When Apple discontinued its own AirPort series of routers in April, it hinted that it viewed mesh networking as Wi-Fi’s next evolution by promoting Linksys’ Velop mesh routers in its stores. Now the company is taking another step in that direction by joining The Thread Group, an organization devoted to promoting mesh networking.

The group describes Thread as an “IP-based wireless networking protocol providing the best way to connect products in the home,” enabling integration of over 250 devices per location into a “low-power, wireless mesh network.” Thread competes with better-known mesh options Zigbee and Z-Wave, which have only achieved modest success since entering the market, and arguably Bluetooth 4.0/LE, which was updated with mesh support last year but seemingly hasn’t seen much adoption.

Unlike traditional Wi-Fi routers, which provide a single wireless access point shared by all of a home’s or office’s devices, mesh networks relay information across multiple devices throughout the same space. While users will likely need to buy more router-like devices to build the mesh network, they can achieve better connectivity, particularly at the edges of large spaces.

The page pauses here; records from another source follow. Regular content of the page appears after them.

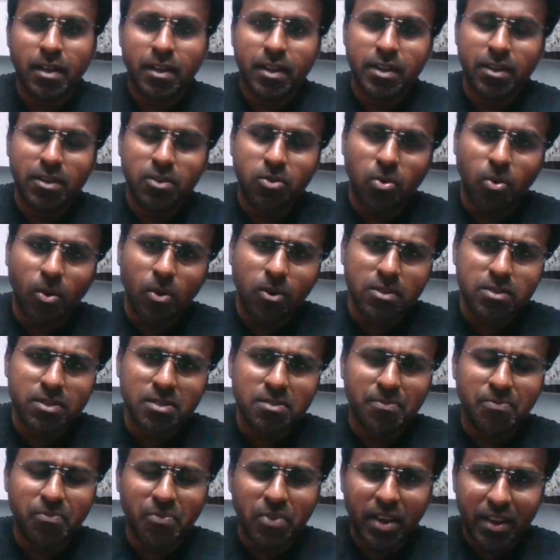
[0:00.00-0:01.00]
It
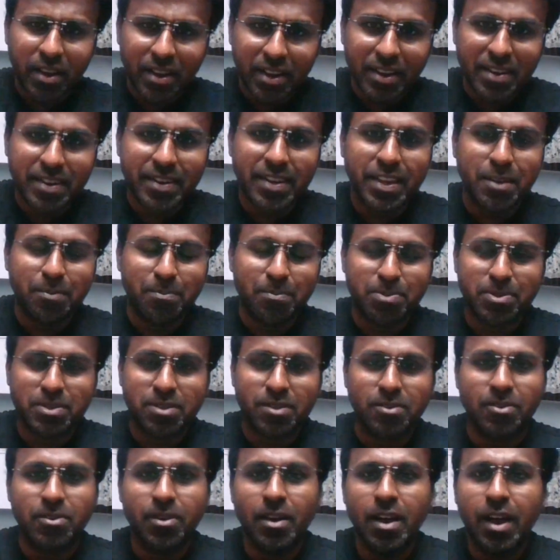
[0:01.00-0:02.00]
goes very deep.
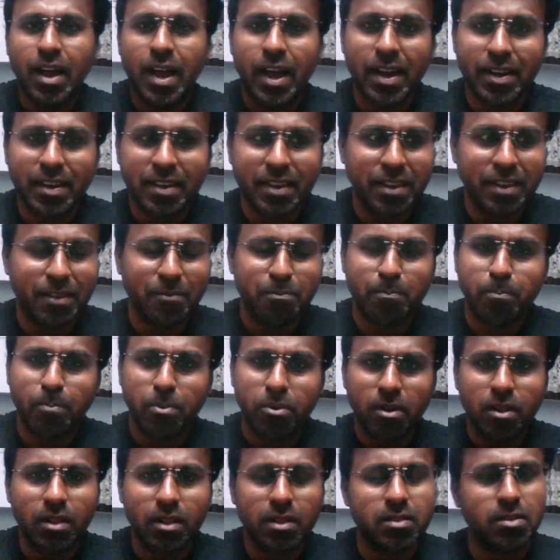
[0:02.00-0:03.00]
So, and he
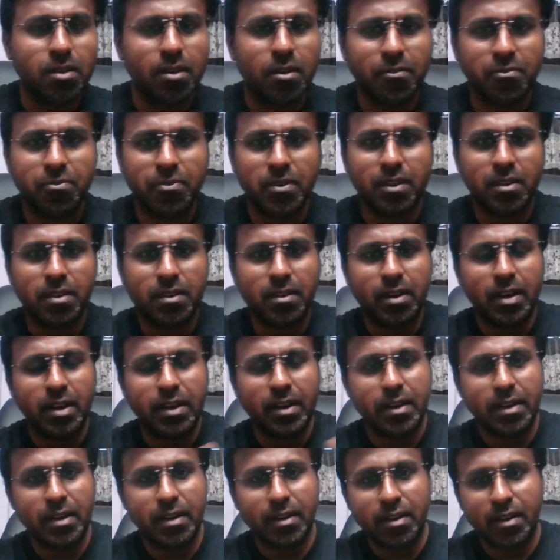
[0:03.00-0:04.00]
pulls off
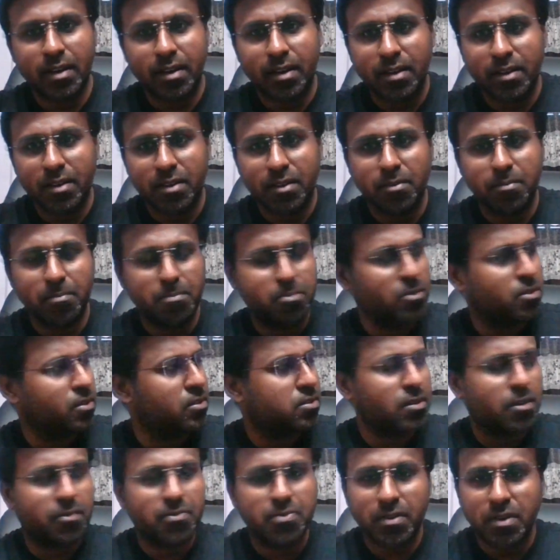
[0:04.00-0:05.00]

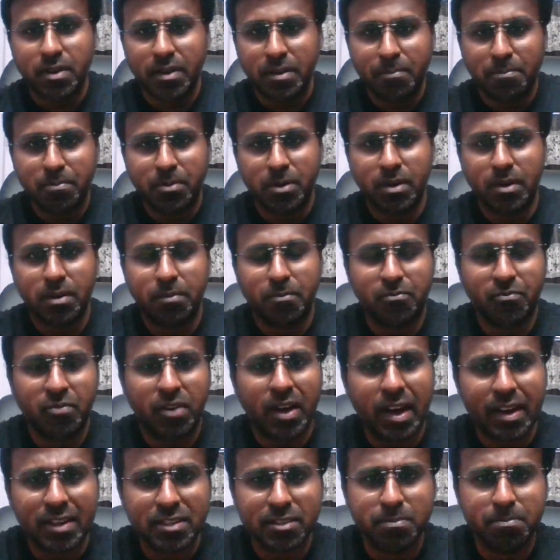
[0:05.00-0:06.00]
a
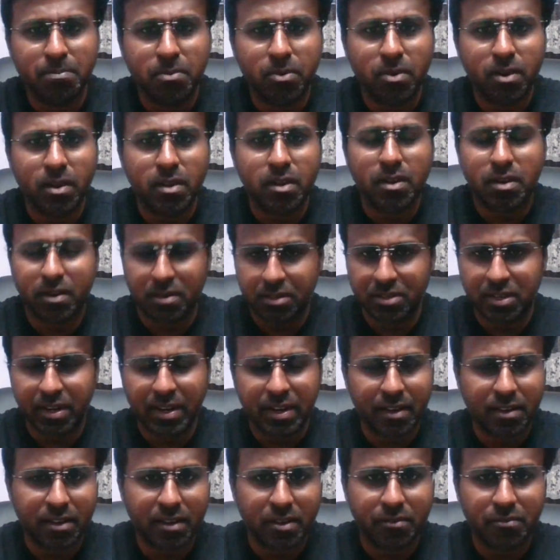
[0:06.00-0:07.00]
fast bowler, Sri
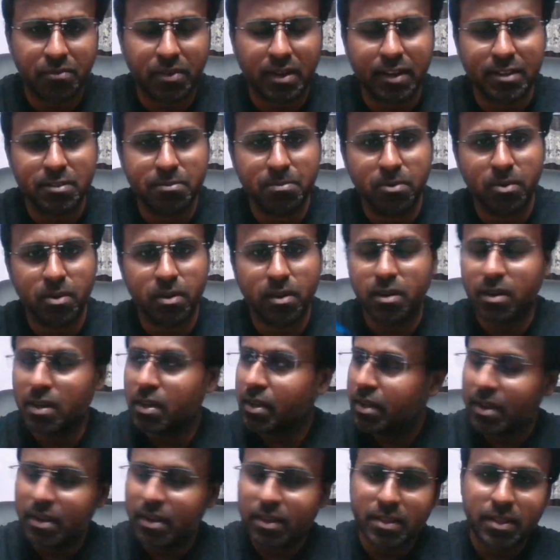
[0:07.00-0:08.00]
Lankan fast bowler,
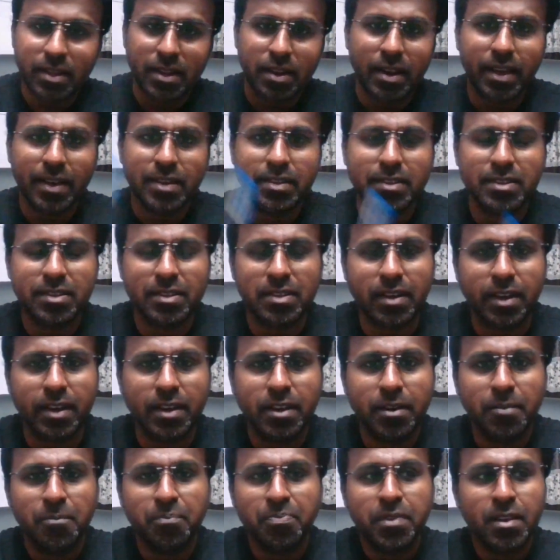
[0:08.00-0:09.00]
in the leg
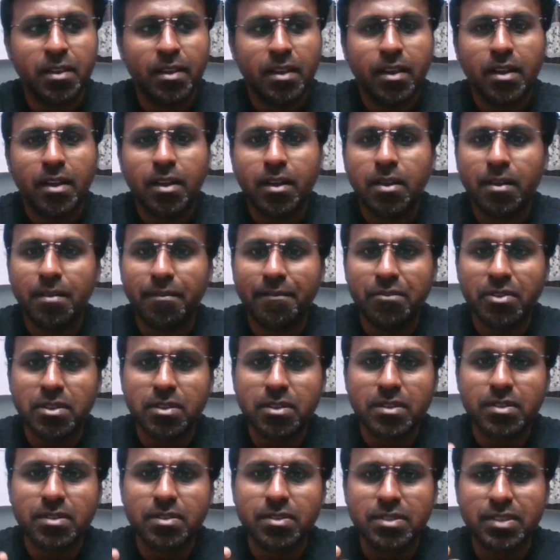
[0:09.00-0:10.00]
side. With
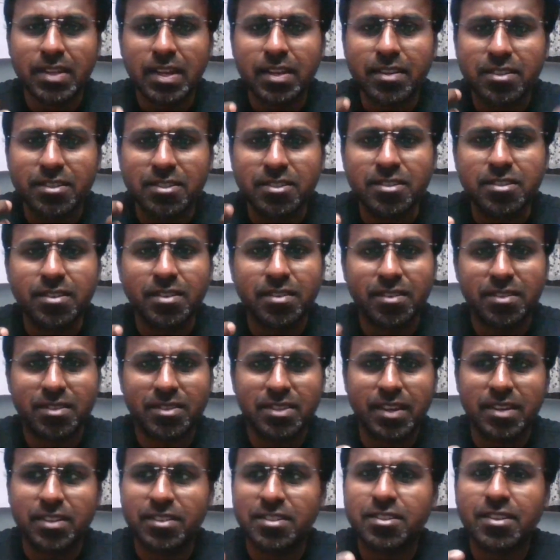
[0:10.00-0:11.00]

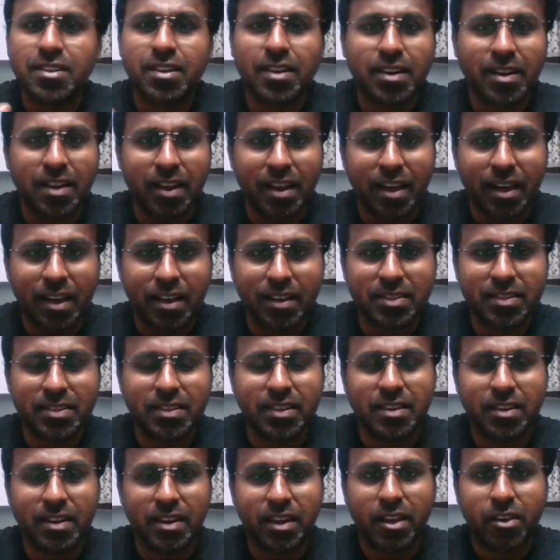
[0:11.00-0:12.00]
such class
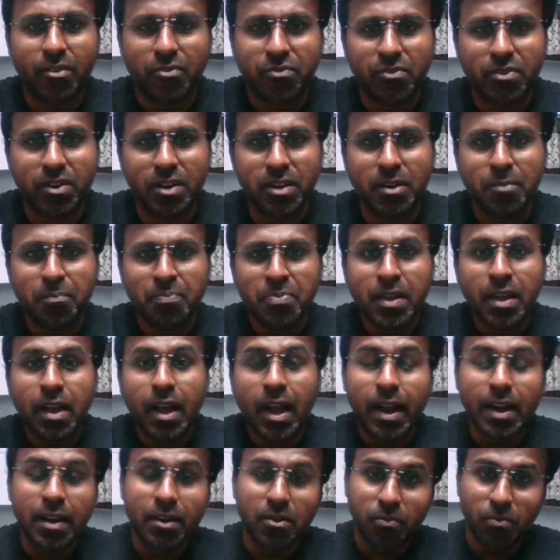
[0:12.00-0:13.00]
and effort.
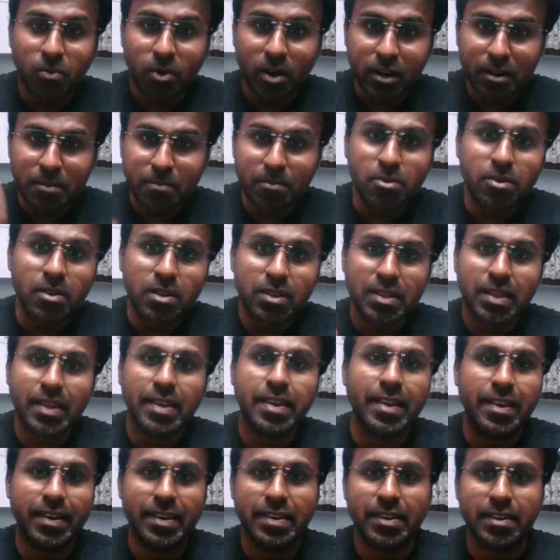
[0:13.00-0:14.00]
And one more thing
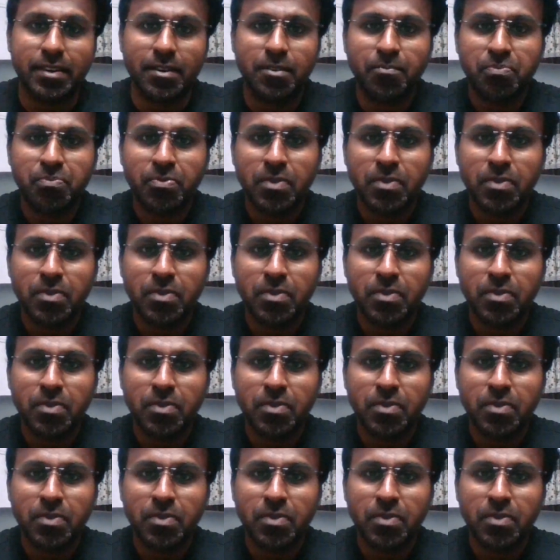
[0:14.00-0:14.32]
he did.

As Thread’s focus is on home devices, the concept is to interconnect everything from smartphones and tablets to home heating, water, cooling, lighting, and security products within an encrypted network. Critical to both Apple and extended-use home devices, Thread promises “extremely low power consumption” — years of operation on one AA battery, using IEEE 802.15.4 MAC and PHY standards for short messaging — and “banking-class, public-key cryptography.” A large collection of chips already support Thread, and two Nest products (Guard and Detect) are already Thread-certified.

Apple’s participation in Thread doesn’t suggest that it will be re-entering the router market anytime soon, but it does increase the likelihood that its future products — including both HomeKit accessories and devices that control them — will support Thread mesh networking. The Thread Group website also notes that it’s working to expand past home networking into “commercial building” and “professional” sectors, including internet of things (IoT) support, so its potential applications are highly likely to expand in the not too distant future.